ABSTRACT
Water demand forecasting is an essential task for water utilities, with increasing importance due to future societal and environmental changes. This paper suggests a new methodology for water demand forecasting, based on model stacking and bias correction that predicts daily demands for groups of ~120 properties. This methodology is compared to a number of models (Artificial Neural Networks – ANNs, Generalised Linear Models – GLMs, Random Forests – RFs, Gradient Boosting Machines – GBMs, Extreme Gradient Boosting – XGBoost, and Deep Neural Networks – DNNs), using real consumption data from the UK, collected at 15–30 minute intervals from 1,793 properties.
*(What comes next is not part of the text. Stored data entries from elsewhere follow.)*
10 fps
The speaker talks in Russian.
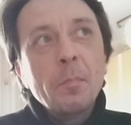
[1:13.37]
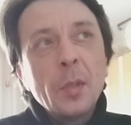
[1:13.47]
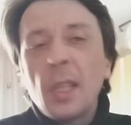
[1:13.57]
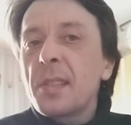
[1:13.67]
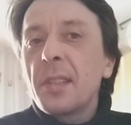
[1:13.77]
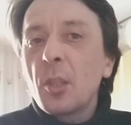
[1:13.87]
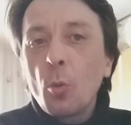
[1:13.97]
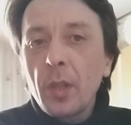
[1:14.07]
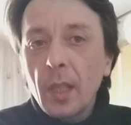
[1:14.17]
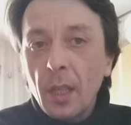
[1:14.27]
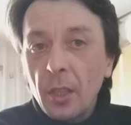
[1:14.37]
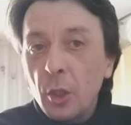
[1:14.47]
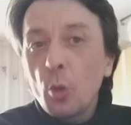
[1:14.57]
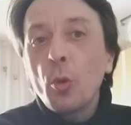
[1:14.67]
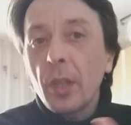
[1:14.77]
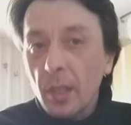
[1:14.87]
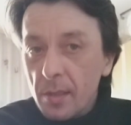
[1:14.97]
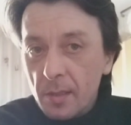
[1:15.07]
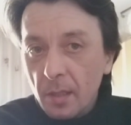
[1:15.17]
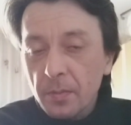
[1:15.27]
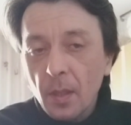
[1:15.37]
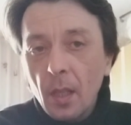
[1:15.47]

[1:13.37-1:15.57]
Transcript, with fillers: есть категория юристов.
Results show that the newly proposed stacked model that comprises of RFs, GBMs, DNNs, and GLMs consistently outperformed other water demand forecasting techniques (peak R2 = 74.1%). The stacked model’s accuracy on peak consumption days further improved by applying a bias correction method on the model’s output.
Acknowledgements
This study was funded as part of the Water Informatics Science and Engineering Centre for Doctoral Training (WISE CDT) under a grant from the Engineering and Physical Sciences Research Council (EPSRC), grant number EP/L016214/1. The authors would like to thank Wessex Water and Chris Hutton for providing the data for this study. The code used for the bias correction was adjusted from the paper of Song (2015).
Disclosure statement
No potential conflict of interest was reported by the author(s).